**Exercise goal:** Without the pictures, copy the entries below word for word.

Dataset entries

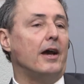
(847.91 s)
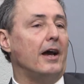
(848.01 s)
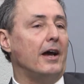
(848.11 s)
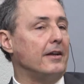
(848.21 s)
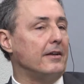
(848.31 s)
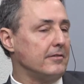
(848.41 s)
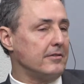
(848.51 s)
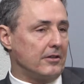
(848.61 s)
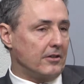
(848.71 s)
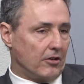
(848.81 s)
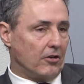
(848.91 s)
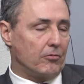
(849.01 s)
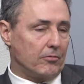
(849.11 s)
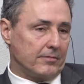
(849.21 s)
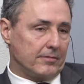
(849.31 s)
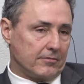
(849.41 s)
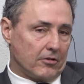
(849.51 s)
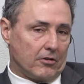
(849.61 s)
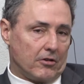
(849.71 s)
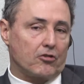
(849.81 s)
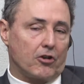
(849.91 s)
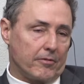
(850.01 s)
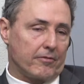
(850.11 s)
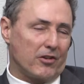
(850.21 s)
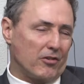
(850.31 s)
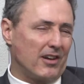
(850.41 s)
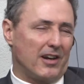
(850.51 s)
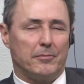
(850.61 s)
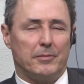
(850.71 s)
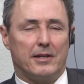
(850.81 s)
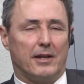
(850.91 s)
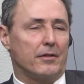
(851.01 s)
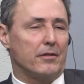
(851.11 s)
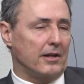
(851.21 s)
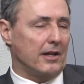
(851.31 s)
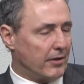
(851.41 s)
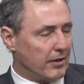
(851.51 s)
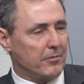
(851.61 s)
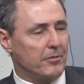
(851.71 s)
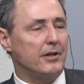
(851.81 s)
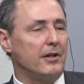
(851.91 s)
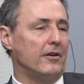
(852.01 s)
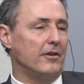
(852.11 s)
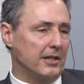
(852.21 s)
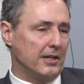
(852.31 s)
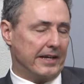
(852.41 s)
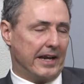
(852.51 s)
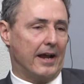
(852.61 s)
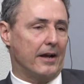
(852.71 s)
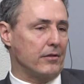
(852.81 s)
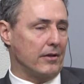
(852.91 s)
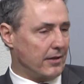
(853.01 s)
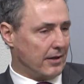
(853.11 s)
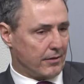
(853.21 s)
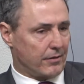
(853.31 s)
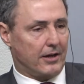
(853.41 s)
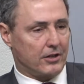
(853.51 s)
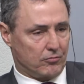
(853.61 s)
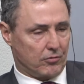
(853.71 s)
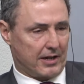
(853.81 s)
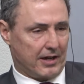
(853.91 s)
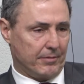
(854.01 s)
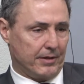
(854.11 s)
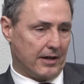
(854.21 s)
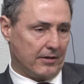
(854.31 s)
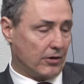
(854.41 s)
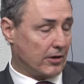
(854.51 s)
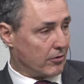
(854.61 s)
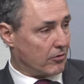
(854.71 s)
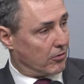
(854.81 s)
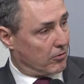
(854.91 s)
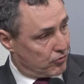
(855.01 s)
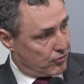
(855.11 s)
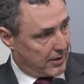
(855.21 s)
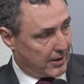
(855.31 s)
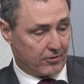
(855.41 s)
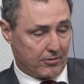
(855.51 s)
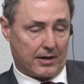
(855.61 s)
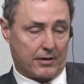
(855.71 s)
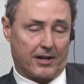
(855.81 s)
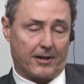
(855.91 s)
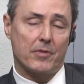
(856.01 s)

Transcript: And, you know, on top of that, online meetings and giving them the material and access and discussion, what can be done, what are the conclusions, like you are asking.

**Result below:**
(847.91 s)
(848.01 s)
(848.11 s)
(848.21 s)
(848.31 s)
(848.41 s)
(848.51 s)
(848.61 s)
(848.71 s)
(848.81 s)
(848.91 s)
(849.01 s)
(849.11 s)
(849.21 s)
(849.31 s)
(849.41 s)
(849.51 s)
(849.61 s)
(849.71 s)
(849.81 s)
(849.91 s)
(850.01 s)
(850.11 s)
(850.21 s)
(850.31 s)
(850.41 s)
(850.51 s)
(850.61 s)
(850.71 s)
(850.81 s)
(850.91 s)
(851.01 s)
(851.11 s)
(851.21 s)
(851.31 s)
(851.41 s)
(851.51 s)
(851.61 s)
(851.71 s)
(851.81 s)
(851.91 s)
(852.01 s)
(852.11 s)
(852.21 s)
(852.31 s)
(852.41 s)
(852.51 s)
(852.61 s)
(852.71 s)
(852.81 s)
(852.91 s)
(853.01 s)
(853.11 s)
(853.21 s)
(853.31 s)
(853.41 s)
(853.51 s)
(853.61 s)
(853.71 s)
(853.81 s)
(853.91 s)
(854.01 s)
(854.11 s)
(854.21 s)
(854.31 s)
(854.41 s)
(854.51 s)
(854.61 s)
(854.71 s)
(854.81 s)
(854.91 s)
(855.01 s)
(855.11 s)
(855.21 s)
(855.31 s)
(855.41 s)
(855.51 s)
(855.61 s)
(855.71 s)
(855.81 s)
(855.91 s)
(856.01 s)

Transcript: And, you know, on top of that, online meetings and giving them the material and access and discussion, what can be done, what are the conclusions, like you are asking.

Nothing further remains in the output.